Key Experimental Results¶

Main Results¶

Method	Training GPU Hours ↓	Inference Steps ↓	XSum ROUGE-L ↑	WMT14 BLEU ↑	CommonGen CIDEr ↑
Diffusion-LM	480	2000	28.3	22.1	112.5
SSD-LM	320	500	31.2	25.4	118.3
MDLM	256	256	33.5	27.8	122.7
Ours	64	50-80	35.1	29.2	126.4
GPT-2 (Autoregressive)	48	N/A	34.8	28.5	124.1

Ablation Study¶

Configuration	XSum ROUGE-L ↑	Training GPU Hours	Description
Full Method	35.1	64	All components
w/o Importance Sampling (Uniform Sampling)	32.8	64	Quality drops by 2.3 under the same budget
w/o Task Adaptation (From Scratch)	33.2	256	Trained 4x longer but yields lower quality
w/o Adaptive Inference (Fixed 256 steps)	35.0	64	Comparable quality but 3-5x slower inference
Importance sampling temperature \(\alpha=0.5\)	34.5	64	Lower temperature, insufficient sampling bias
Importance sampling temperature \(\alpha=2.0\)	34.8	64	Overly focused on a small number of noise levels

Key Findings¶

Task-aware noise importance sampling contributes the most significantly (+2.3 ROUGE-L), proving the effectiveness of focusing on critical noise intervals.
Compared to training from scratch, task-specific adaptation achieves better results using only 1/4 of the training time, which underscores the vital importance of pre-trained initialization.
Adaptive inference steps have almost no negative impact on generation quality (only -0.1), while improving inference speed by 3-5 times.
The final method approaches or even outperforms autoregressive baselines like GPT-2 in text generation quality, while retaining the benefits of parallel generation and better global consistency inherent to diffusion models.

Highlights & Insights¶

The concept of noise importance sampling is simple yet highly effective, revealing the key insight that "not all noise levels are equally important" in diffusion training.
The design of the adaptive inference step detector is lightweight and practical, drastically accelerating inference at almost zero cost.
The paradigm shift from "general-purpose diffusion training" to "task-specific diffusion training" can be generalized to other diffusion model applications.

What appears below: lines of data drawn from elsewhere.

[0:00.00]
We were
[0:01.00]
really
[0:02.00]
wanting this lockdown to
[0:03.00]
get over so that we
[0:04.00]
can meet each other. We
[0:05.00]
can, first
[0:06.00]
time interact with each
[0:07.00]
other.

Limitations & Future Work¶

Evaluation is primarily conducted on medium-scale text generation tasks, without testing on long-form text generation (e.g., story generation, paper writing).
Task-specific training implies that each task requires separate fine-tuning, lacking a unified multi-task scheme.
A performance gap still remains compared to state-of-the-art autoregressive LLMs (e.g., LLaMA, GPT-4); the quality ceiling of diffusion models for text generation has yet to be pushed further.
The estimation phase of the importance sampling strategy still incurs some extra computational overhead.

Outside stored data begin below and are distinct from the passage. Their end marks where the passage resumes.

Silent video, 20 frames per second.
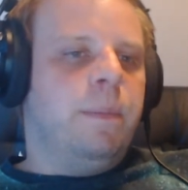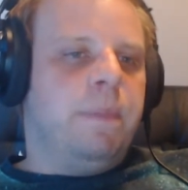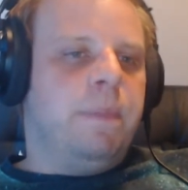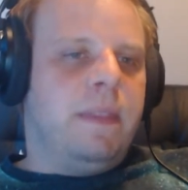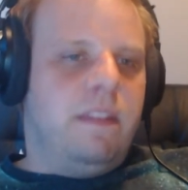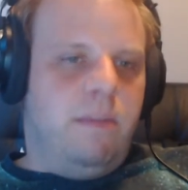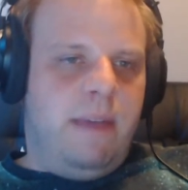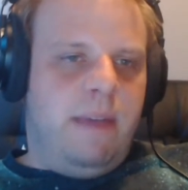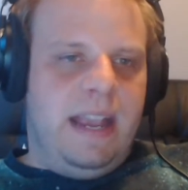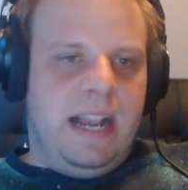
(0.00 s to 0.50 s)

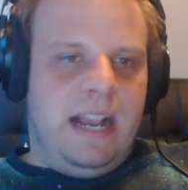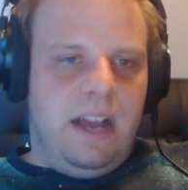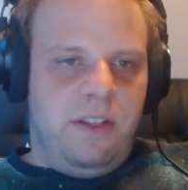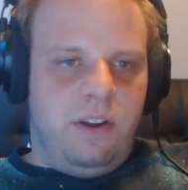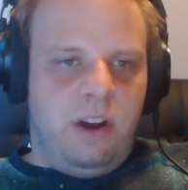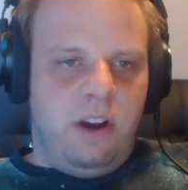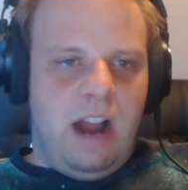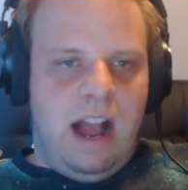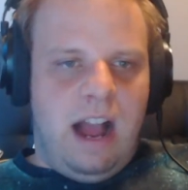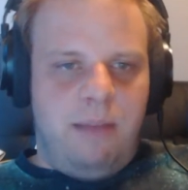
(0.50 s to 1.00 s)
to make
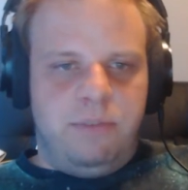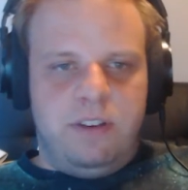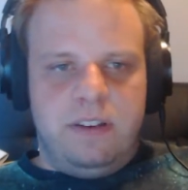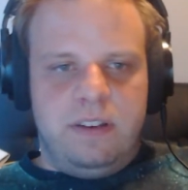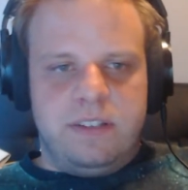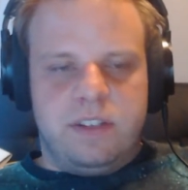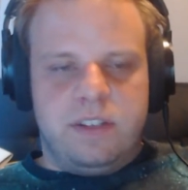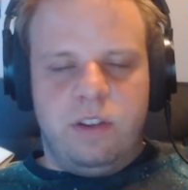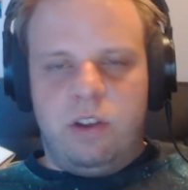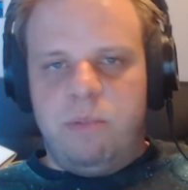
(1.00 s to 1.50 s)
other
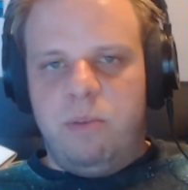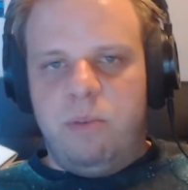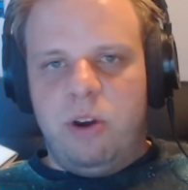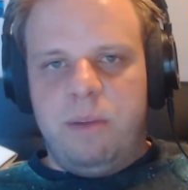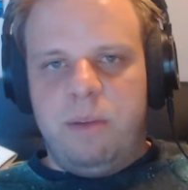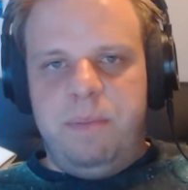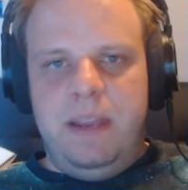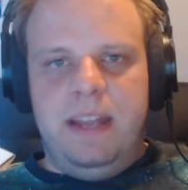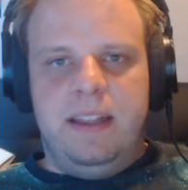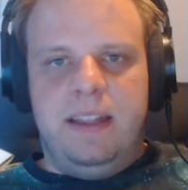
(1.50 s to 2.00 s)
options look more
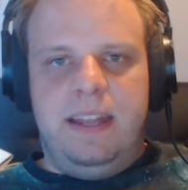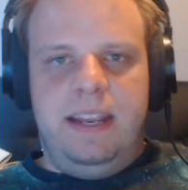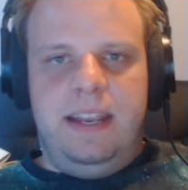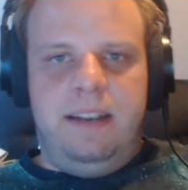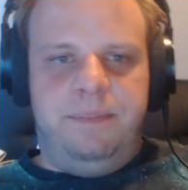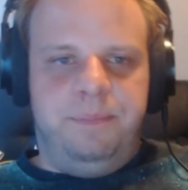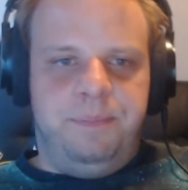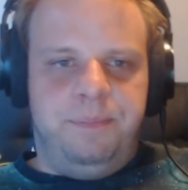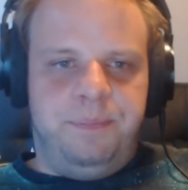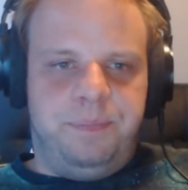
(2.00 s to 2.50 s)
appealing,
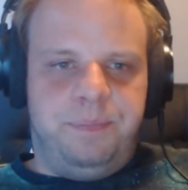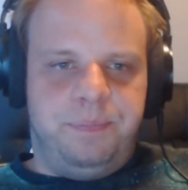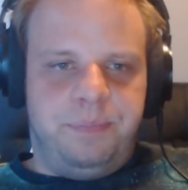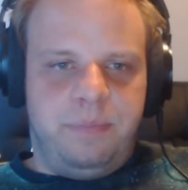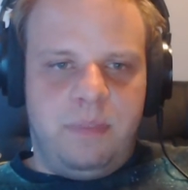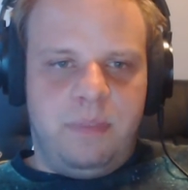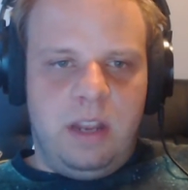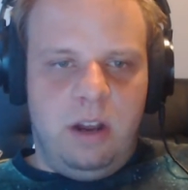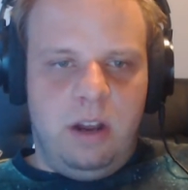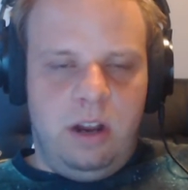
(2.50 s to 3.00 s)

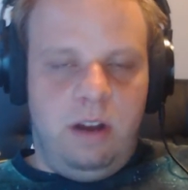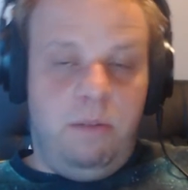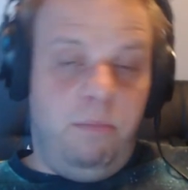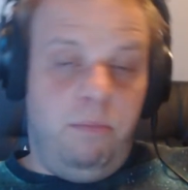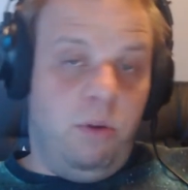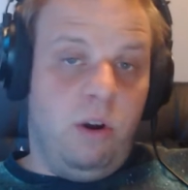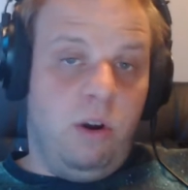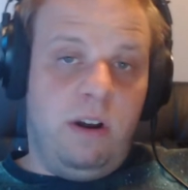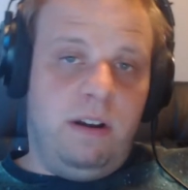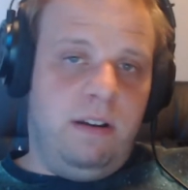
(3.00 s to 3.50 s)
or
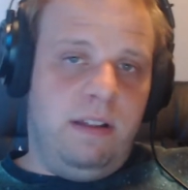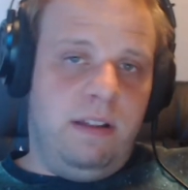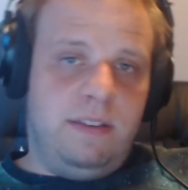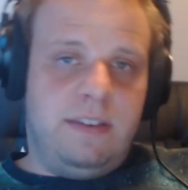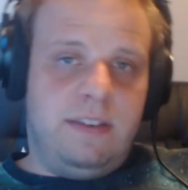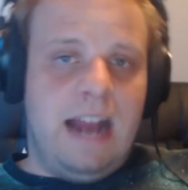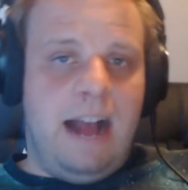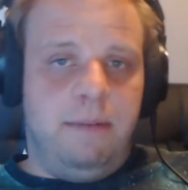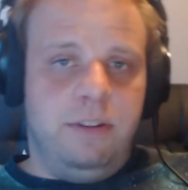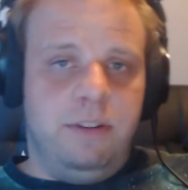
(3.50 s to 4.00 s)
more
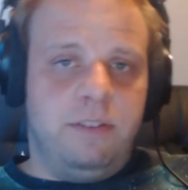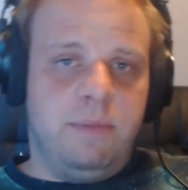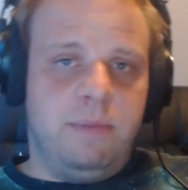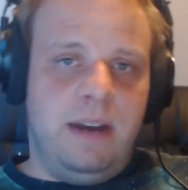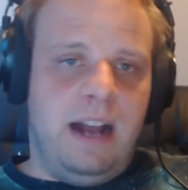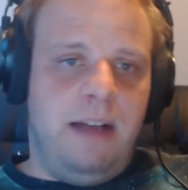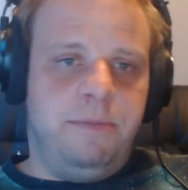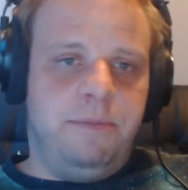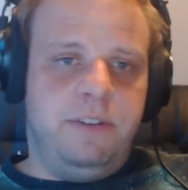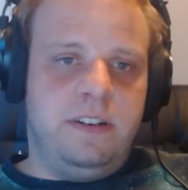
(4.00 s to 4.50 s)

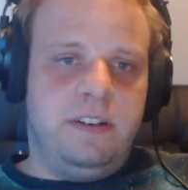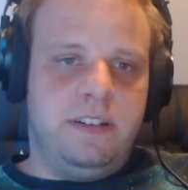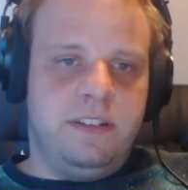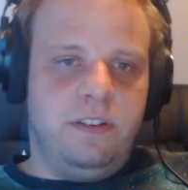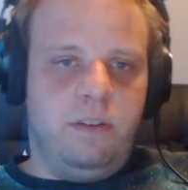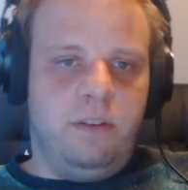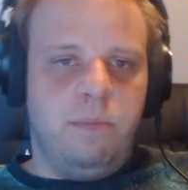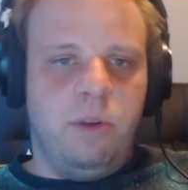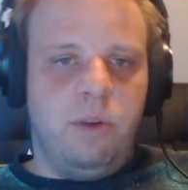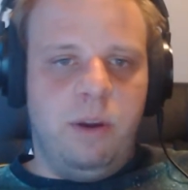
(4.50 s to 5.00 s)
establishment options
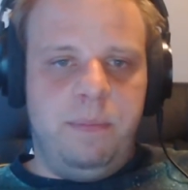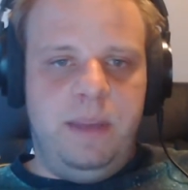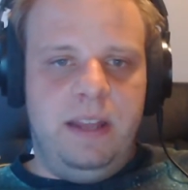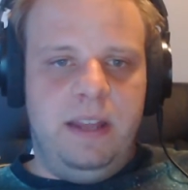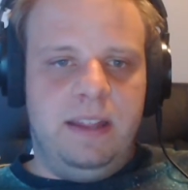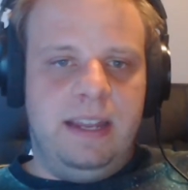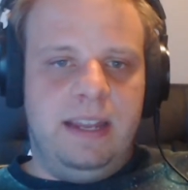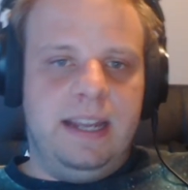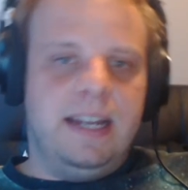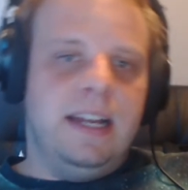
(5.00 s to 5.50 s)
look more
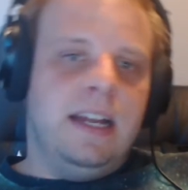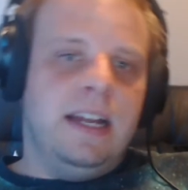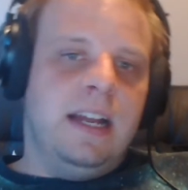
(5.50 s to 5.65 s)
appealing.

vs Diffusion-LM (Li et al., 2022): The first text diffusion model; the proposed method significantly reduces training and inference costs on top of it.
vs SSD-LM (Han et al., 2023): SSD-LM introduces semi-autoregressive diffusion, whereas this work focuses on optimizing training efficiency, making the two approaches complementary.
vs MDLM (Sahoo et al., 2024): MDLM employs masked diffusion, while this work uses continuous diffusion but achieves more efficient training.

Rating¶

Novelty: ⭐⭐⭐⭐ Noise importance sampling is a valuable insight, but the overall technical combination is relatively incremental.
Experimental Thoroughness: ⭐⭐⭐⭐ Multi-task evaluation and detailed ablation studies, though lacking comparison with the latest large language models.
Writing Quality: ⭐⭐⭐⭐ The motivation is clearly articulated, and the methodology is comprehensively described.
Value: ⭐⭐⭐⭐ Plays an important role in driving the practical adoption of diffusion language models.